Marked as the number #1 wanted feature in Postgres that has been missing for years by many people, upsert support has landed in the Postgres world and will be released with the upcoming 9.5:
commit: 168d5805e4c08bed7b95d351bf097cff7c07dd65
author: Andres Freund <andres@anarazel.de>
date: Fri, 8 May 2015 05:31:36 +0200
Add support for INSERT ... ON CONFLICT DO NOTHING/UPDATE.
The newly added ON CONFLICT clause allows to specify an alternative to
raising a unique or exclusion constraint violation error when inserting.
ON CONFLICT refers to constraints that can either be specified using a
inference clause (by specifying the columns of a unique constraint) or
by naming a unique or exclusion constraint. DO NOTHING avoids the
constraint violation, without touching the pre-existing row. DO UPDATE
SET ... [WHERE ...] updates the pre-existing tuple, and has access to
both the tuple proposed for insertion and the existing tuple; the
optional WHERE clause can be used to prevent an update from being
executed. The UPDATE SET and WHERE clauses have access to the tuple
proposed for insertion using the "magic" EXCLUDED alias, and to the
pre-existing tuple using the table name or its alias.

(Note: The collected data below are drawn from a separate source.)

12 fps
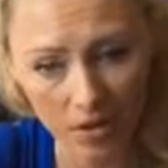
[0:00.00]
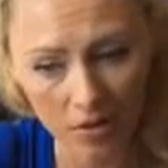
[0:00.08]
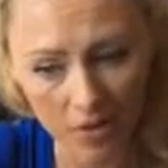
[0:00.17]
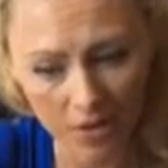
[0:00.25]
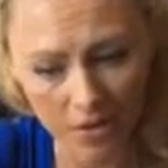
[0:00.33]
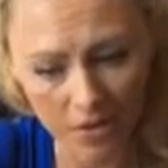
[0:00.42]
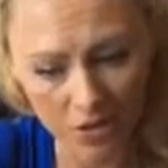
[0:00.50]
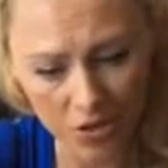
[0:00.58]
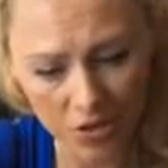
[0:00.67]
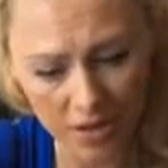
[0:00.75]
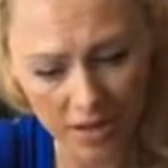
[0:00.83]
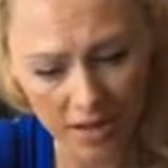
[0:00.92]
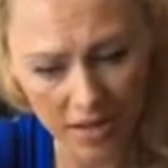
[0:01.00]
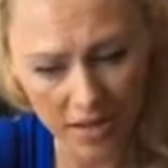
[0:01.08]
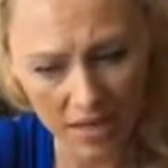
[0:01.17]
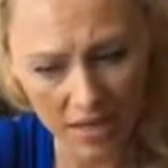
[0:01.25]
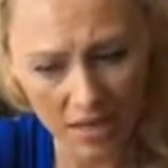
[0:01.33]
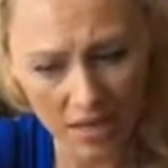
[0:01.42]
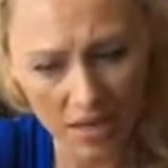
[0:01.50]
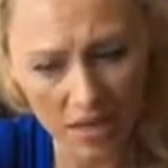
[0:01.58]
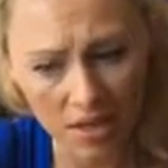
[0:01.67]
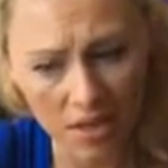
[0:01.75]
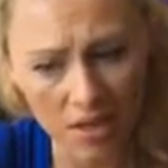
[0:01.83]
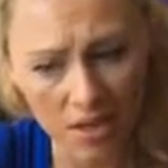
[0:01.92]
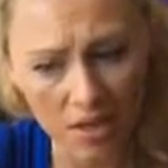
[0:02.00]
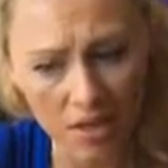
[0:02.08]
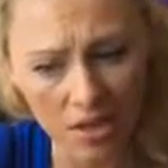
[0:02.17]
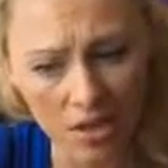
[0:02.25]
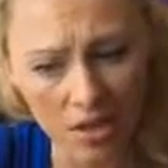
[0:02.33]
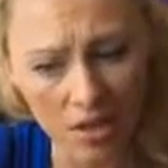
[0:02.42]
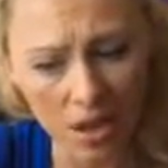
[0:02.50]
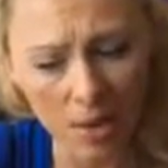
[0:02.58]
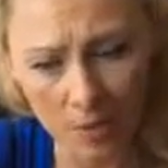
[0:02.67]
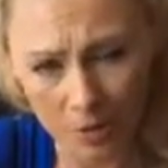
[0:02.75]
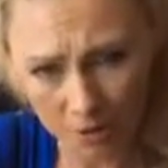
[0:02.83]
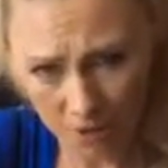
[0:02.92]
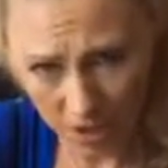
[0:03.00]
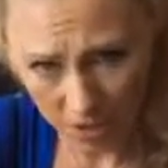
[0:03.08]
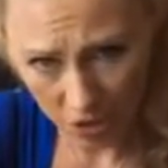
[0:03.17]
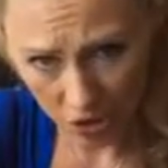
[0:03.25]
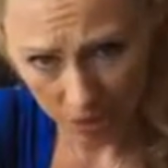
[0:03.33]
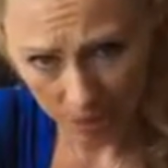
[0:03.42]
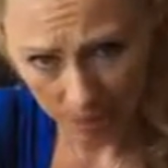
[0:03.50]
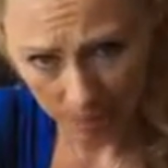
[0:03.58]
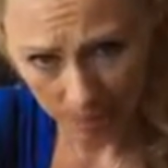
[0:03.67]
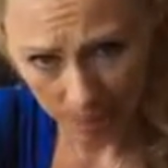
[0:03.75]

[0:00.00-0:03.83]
Our definition today is a procedure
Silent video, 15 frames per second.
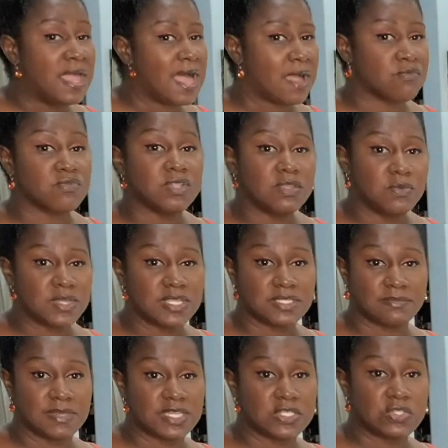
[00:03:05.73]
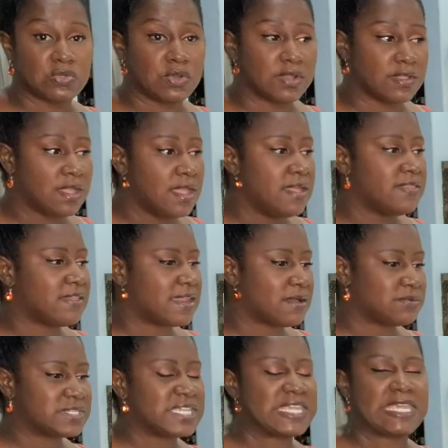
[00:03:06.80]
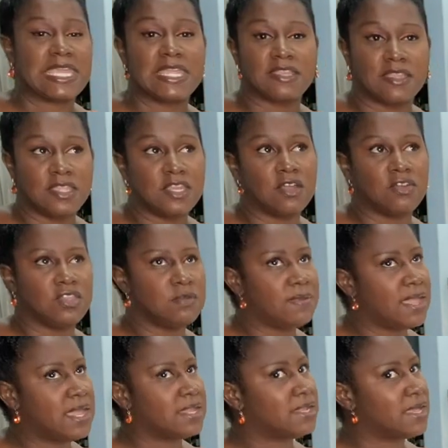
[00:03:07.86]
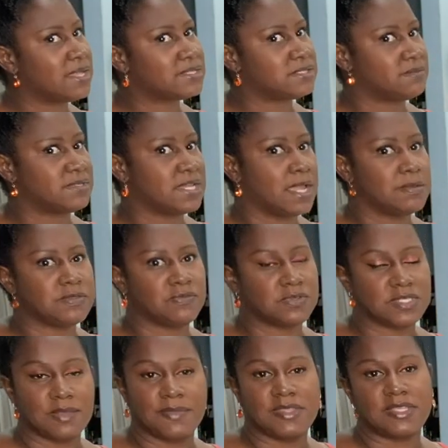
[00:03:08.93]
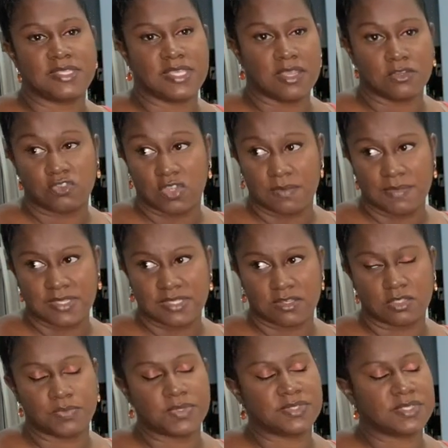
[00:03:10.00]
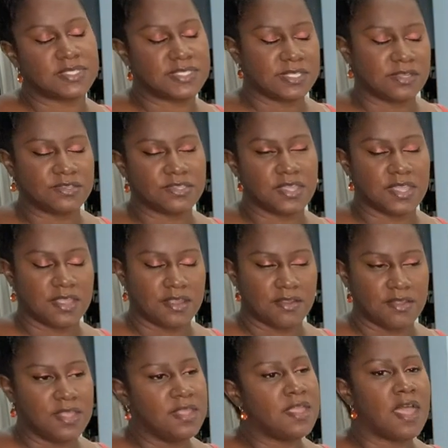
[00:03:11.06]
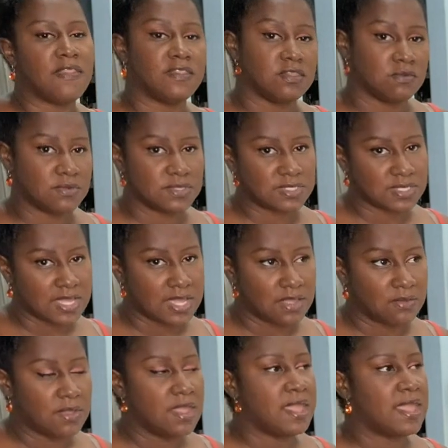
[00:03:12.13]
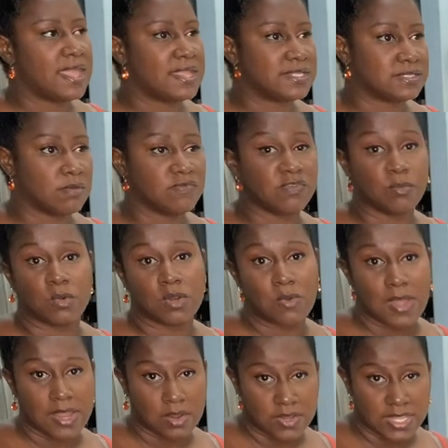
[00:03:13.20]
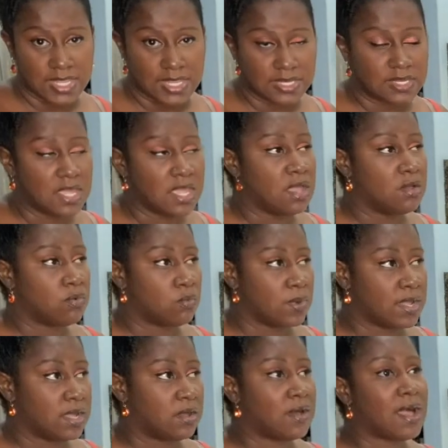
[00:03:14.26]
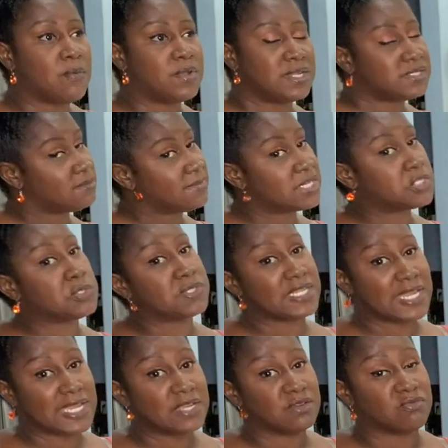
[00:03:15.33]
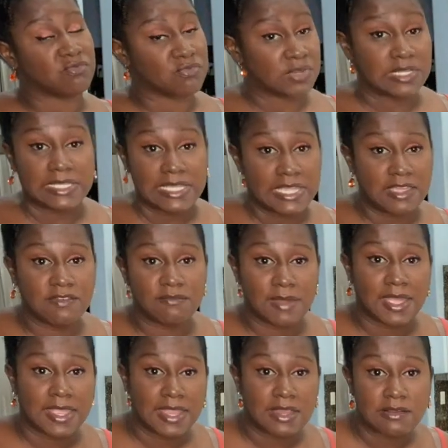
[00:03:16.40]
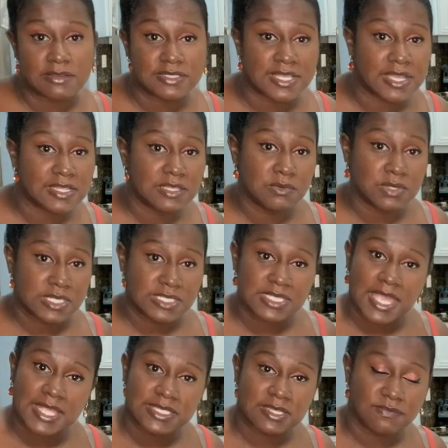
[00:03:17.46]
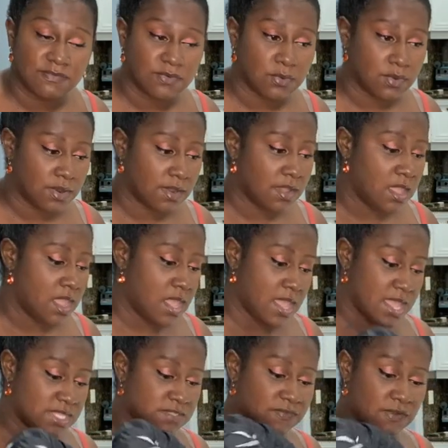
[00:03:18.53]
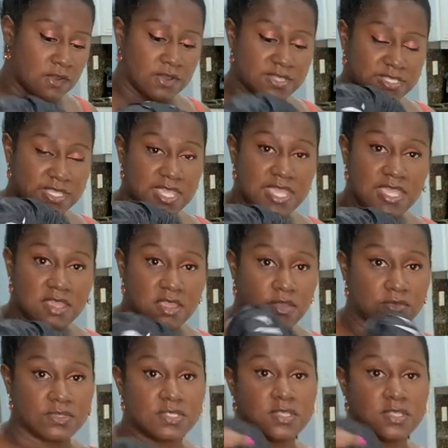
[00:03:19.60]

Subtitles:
I really wanted to make sure that I was getting, you pay a lot sometimes for some of these hair treatments that are supposed to sit on your hair and then you rinse it out, and some of them require heat. Well, I wanted to make sure that I could really give my hair exactly what it's asking for as far as the heat goes.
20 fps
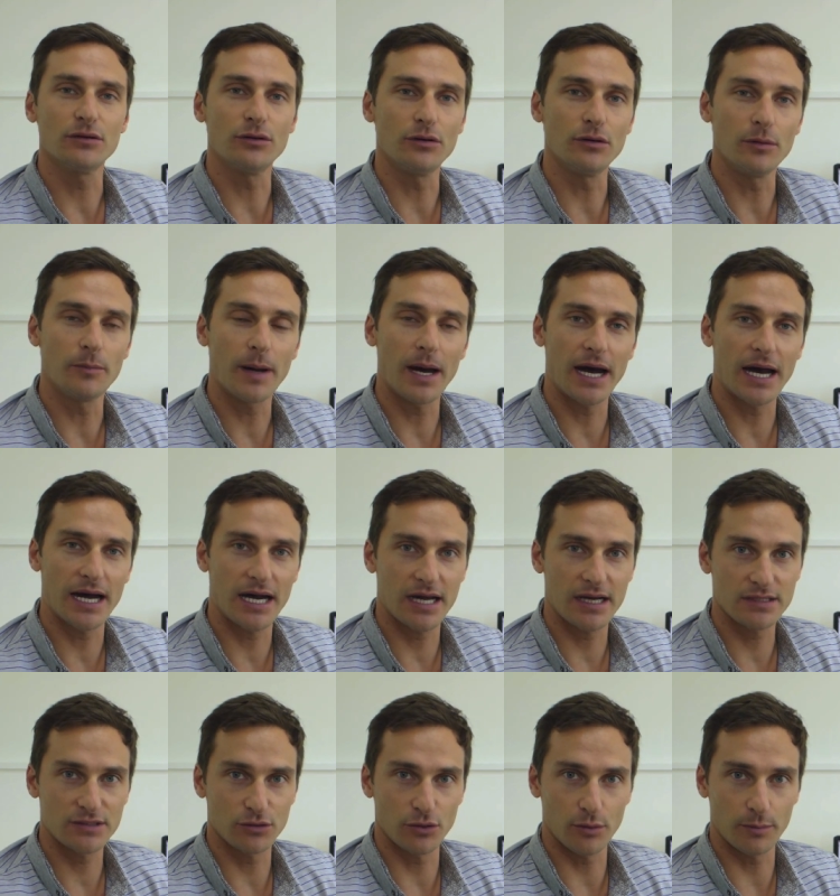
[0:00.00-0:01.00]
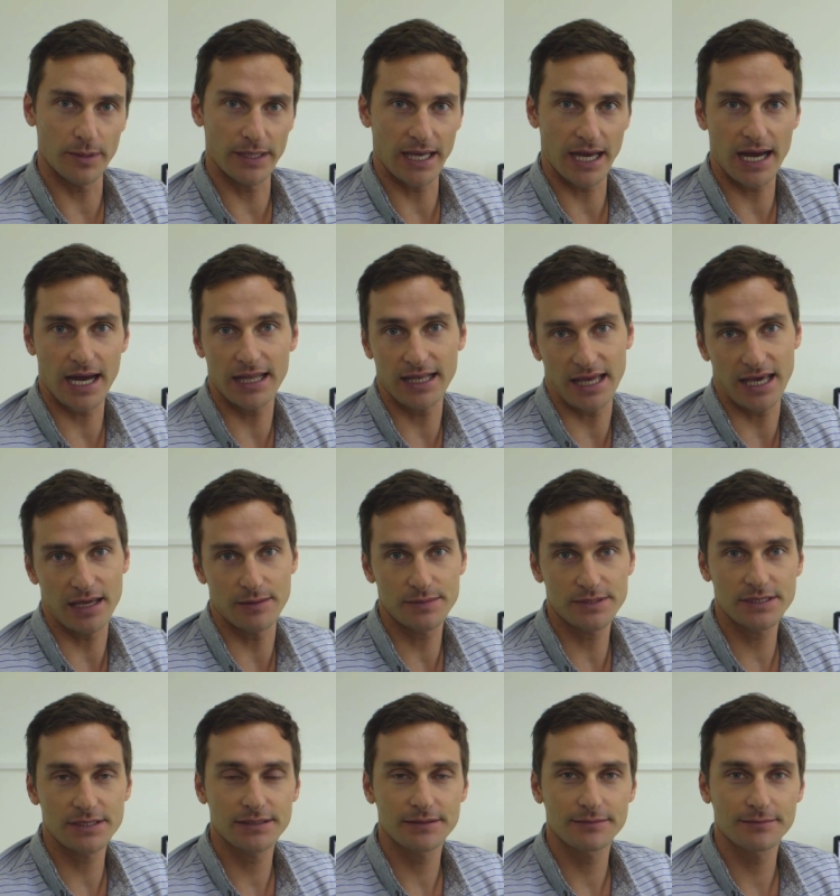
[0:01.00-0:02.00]
or PARs or BR
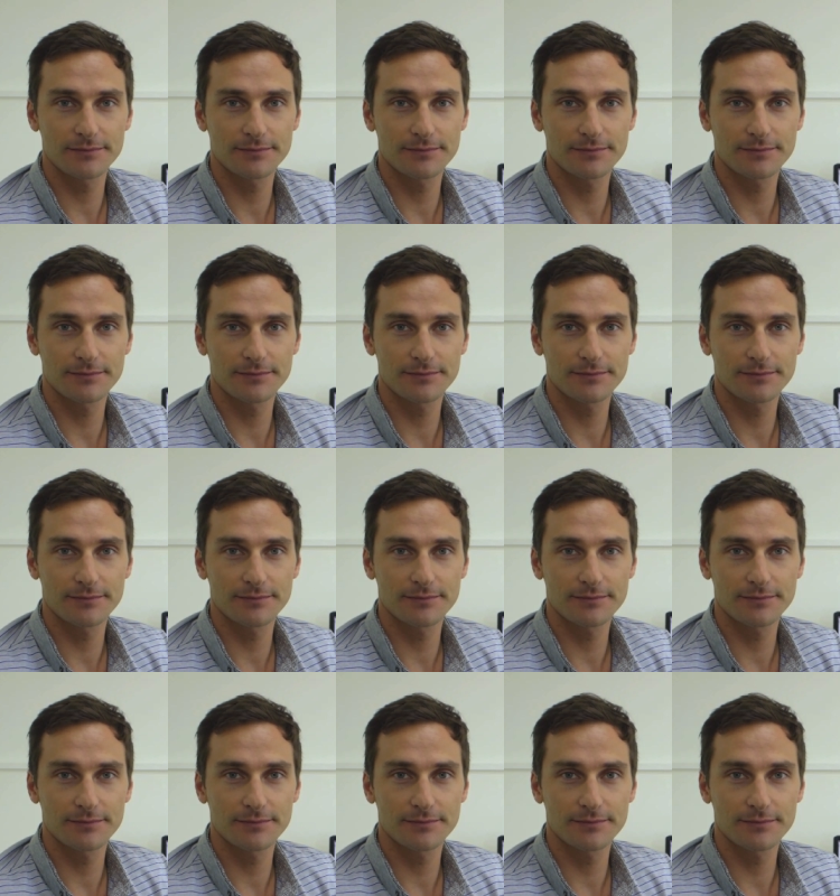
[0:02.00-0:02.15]
lamps.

This feature is often referred to as upsert.
[...]
Author: Peter Geoghegan, with significant contributions from Heikki
Linnakangas and Andres Freund. Testing infrastructure by Jeff Janes.
Reviewed-By: Heikki Linnakangas, Andres Freund, Robert Haas, Simon Riggs,
Dean Rasheed, Stephen Frost and many others.
For years, application developers have been using row triggers with a set of dedicated functions to handle manually the case of UPSERT, as known as how to deal on-the-fly with constraint violation when a tuple is inserted in a relation. On top of being slow, because triggers add on the call stack the overhead of a function call, many developers have for sure pested for a feature that has been supported for years by the many RDBMS available, be they proprietary or open source. Have a look for example at the function merge_db() defined [here] (https://www.postgresql.org/docs/9.4/static/plpgsql-control-structures.html) present in the documentation giving some insight of how to do it before 9.5 Upsert. Then let’s see how this works with a simple table like this one:
=# CREATE TABLE upsert_table (
id int PRIMARY KEY,
sub_id int UNIQUE,
status text);
CREATE TABLE
=# INSERT INTO upsert_table VALUES (1, 1, 'inserted');
INSERT 0 1
=# INSERT INTO upsert_table VALUES (2, 2, 'inserted');
INSERT 0 1
Upsert, being an extension of the INSERT query can be defined with two different behaviors in case of a constraint conflict: DO NOTHING or DO UPDATE.
In the latter case, the tuple inserted that conflicts with an existing one will be simply ignored by the process.
=# INSERT INTO upsert_table VALUES (2, 6, 'upserted')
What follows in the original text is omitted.